__Exercise aim__.
Every line below from the one with "Frames from a" through the one with "[0:10.40-0:10.90]" is to be repeated exactly, with no picture among them.

Saved data entries:
::::::::::
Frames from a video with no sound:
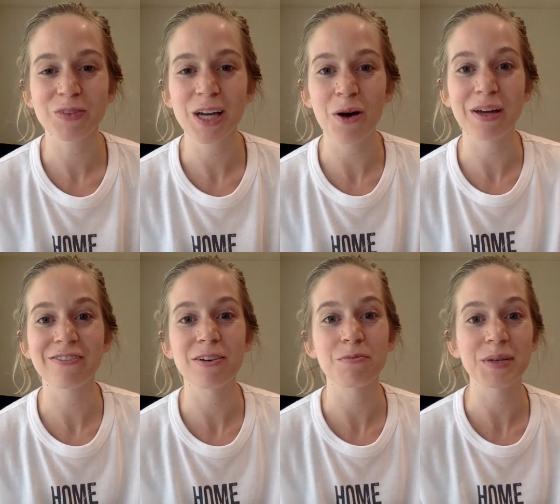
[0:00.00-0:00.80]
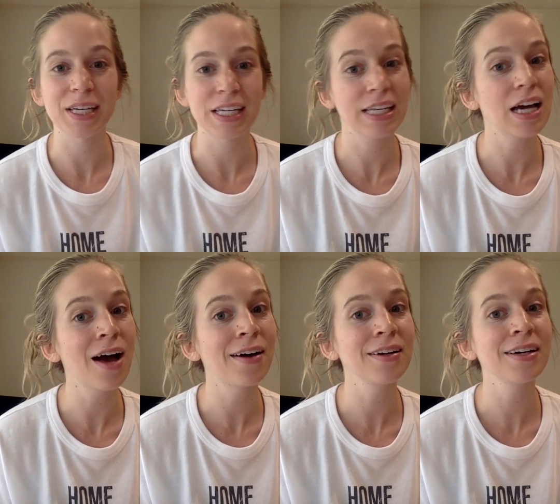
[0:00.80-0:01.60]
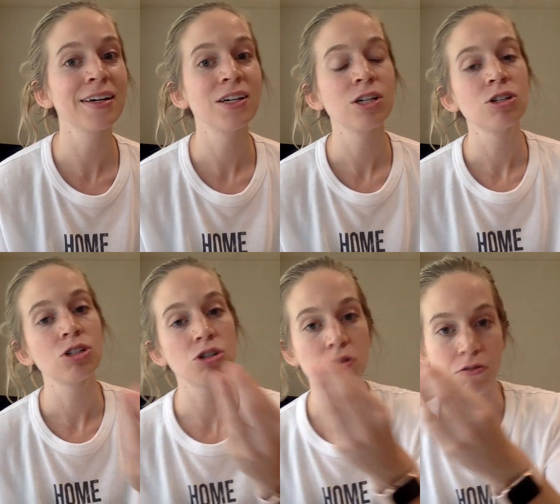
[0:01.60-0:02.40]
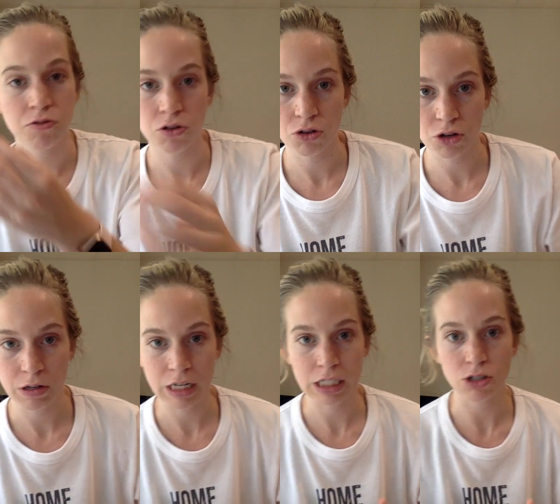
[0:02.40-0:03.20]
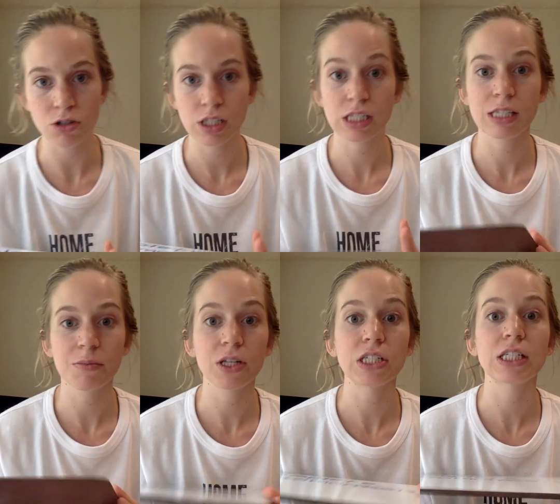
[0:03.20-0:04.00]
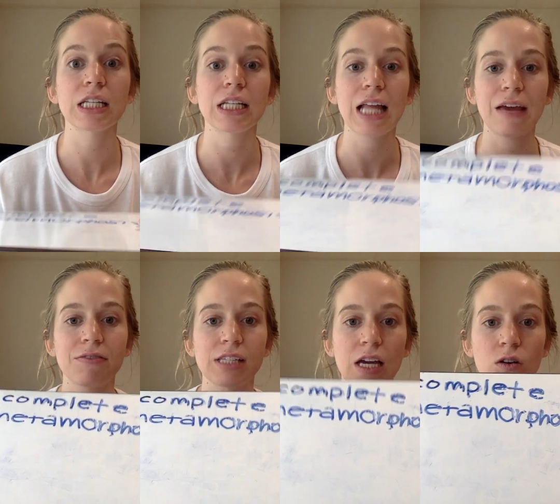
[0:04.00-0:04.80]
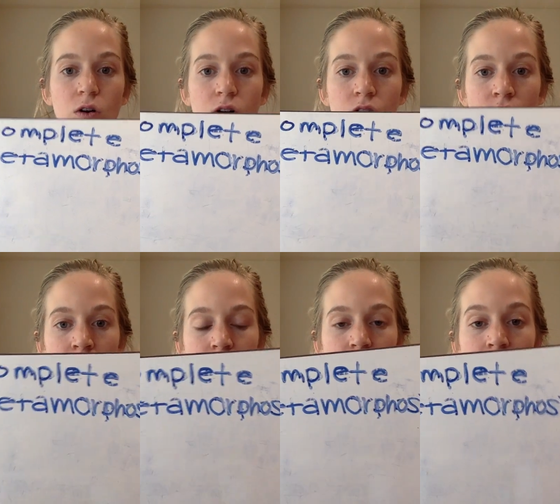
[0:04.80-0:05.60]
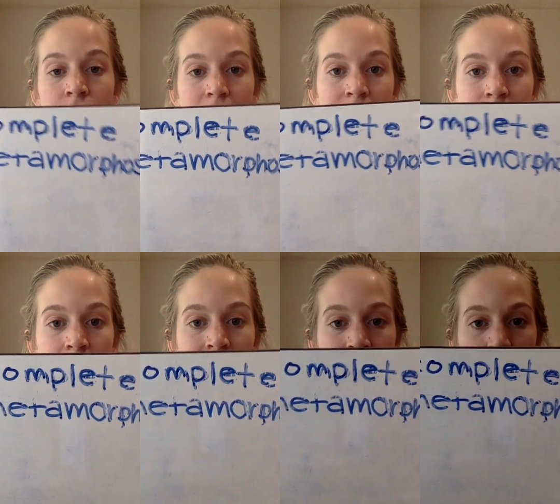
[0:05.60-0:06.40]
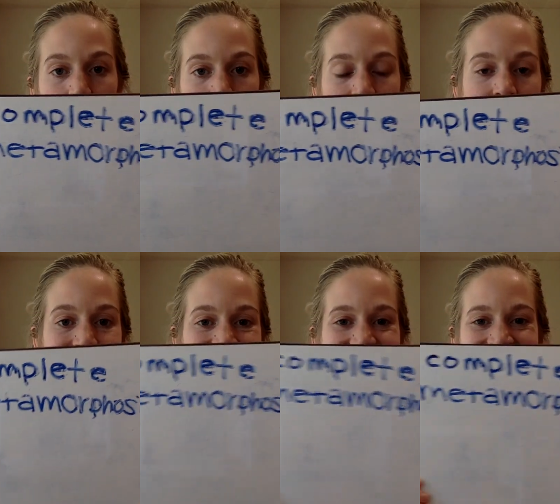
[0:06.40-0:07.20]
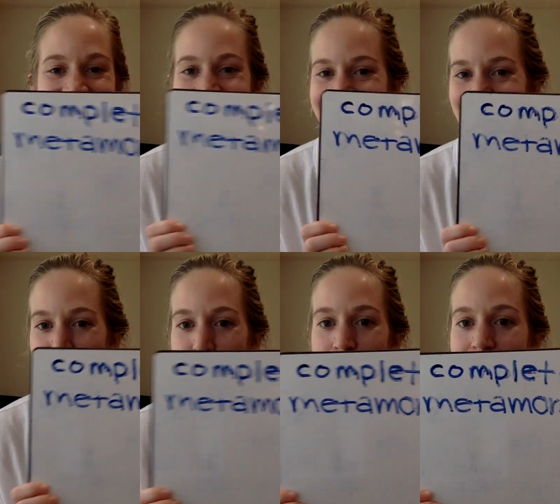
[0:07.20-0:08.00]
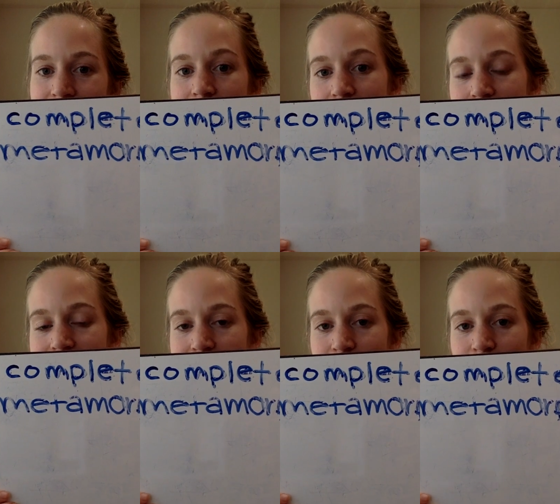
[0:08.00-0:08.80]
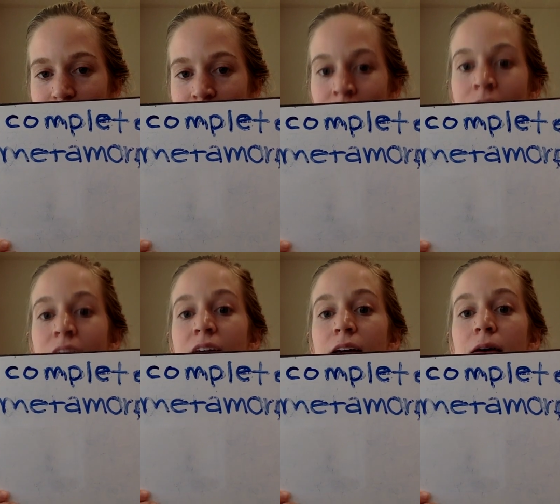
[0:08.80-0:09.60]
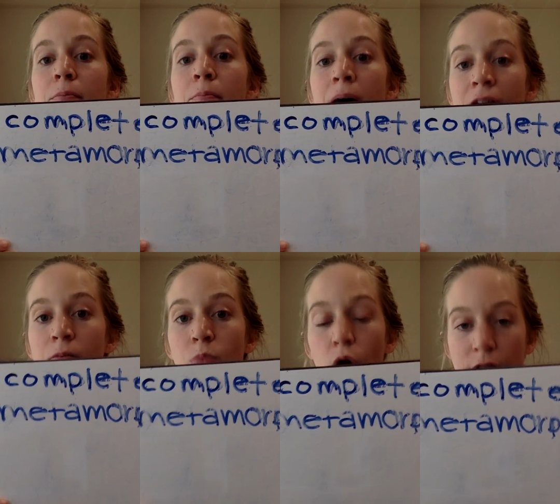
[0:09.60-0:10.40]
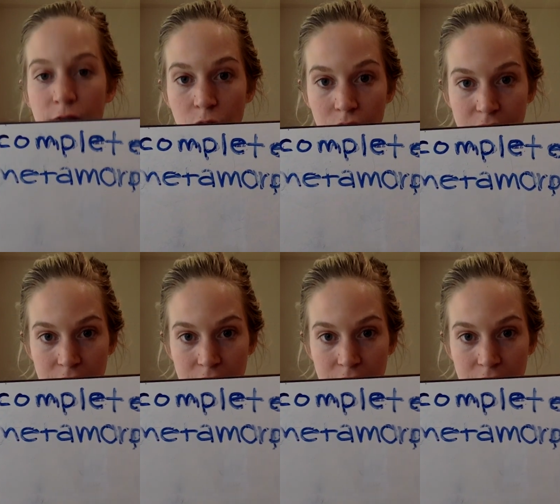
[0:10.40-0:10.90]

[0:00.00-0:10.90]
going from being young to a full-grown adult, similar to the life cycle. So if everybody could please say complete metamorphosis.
::::::::::
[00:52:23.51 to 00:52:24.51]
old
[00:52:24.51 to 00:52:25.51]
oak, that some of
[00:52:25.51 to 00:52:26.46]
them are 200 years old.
::::::::::
__Expected answer__.
Frames from a video with no sound:
[0:00.00-0:00.80]
[0:00.80-0:01.60]
[0:01.60-0:02.40]
[0:02.40-0:03.20]
[0:03.20-0:04.00]
[0:04.00-0:04.80]
[0:04.80-0:05.60]
[0:05.60-0:06.40]
[0:06.40-0:07.20]
[0:07.20-0:08.00]
[0:08.00-0:08.80]
[0:08.80-0:09.60]
[0:09.60-0:10.40]
[0:10.40-0:10.90]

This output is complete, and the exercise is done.